Aim of the exercise: The result is the exact lines from the one containing "[7:29.46-7:30.50]" through the final line of the entries; leave out the pictures.

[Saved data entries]
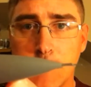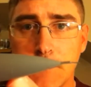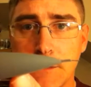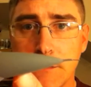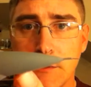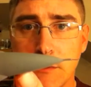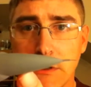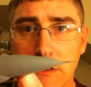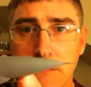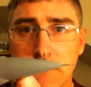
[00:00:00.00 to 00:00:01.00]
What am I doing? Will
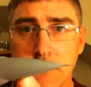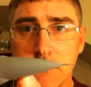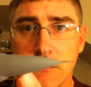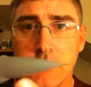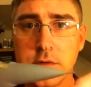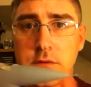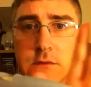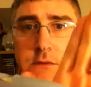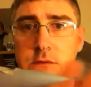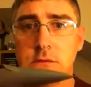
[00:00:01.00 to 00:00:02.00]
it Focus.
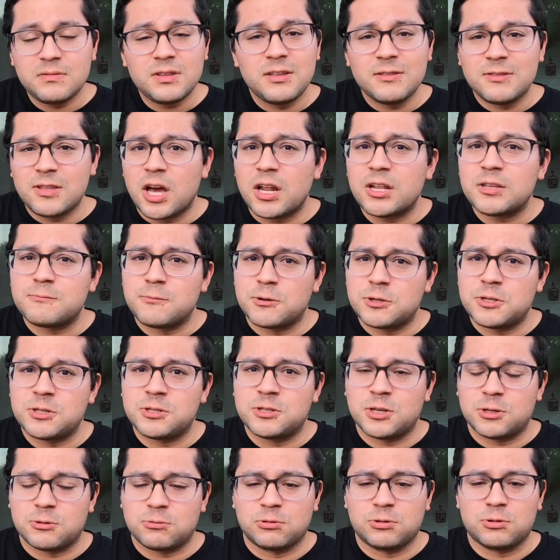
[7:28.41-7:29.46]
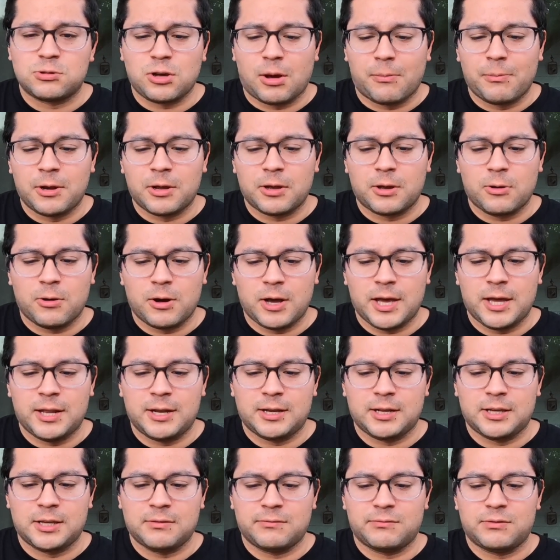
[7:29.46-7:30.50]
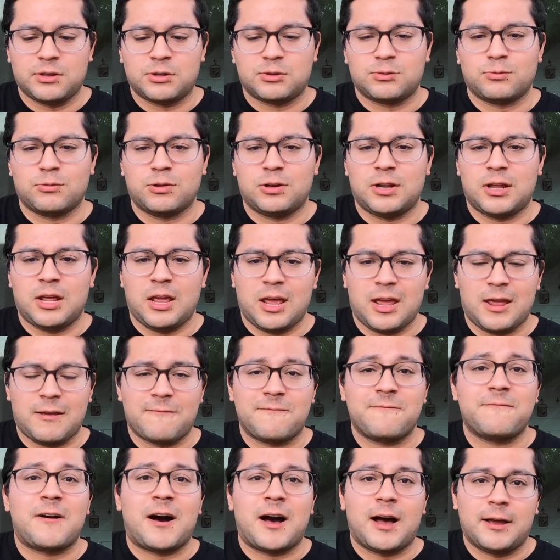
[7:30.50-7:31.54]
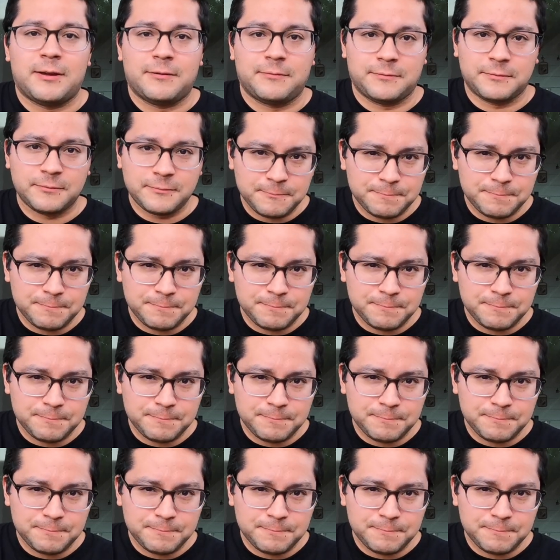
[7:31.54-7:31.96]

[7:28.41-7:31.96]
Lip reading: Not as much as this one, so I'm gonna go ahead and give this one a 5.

Response:
[7:29.46-7:30.50]
[7:30.50-7:31.54]
[7:31.54-7:31.96]

[7:28.41-7:31.96]
Lip reading: Not as much as this one, so I'm gonna go ahead and give this one a 5.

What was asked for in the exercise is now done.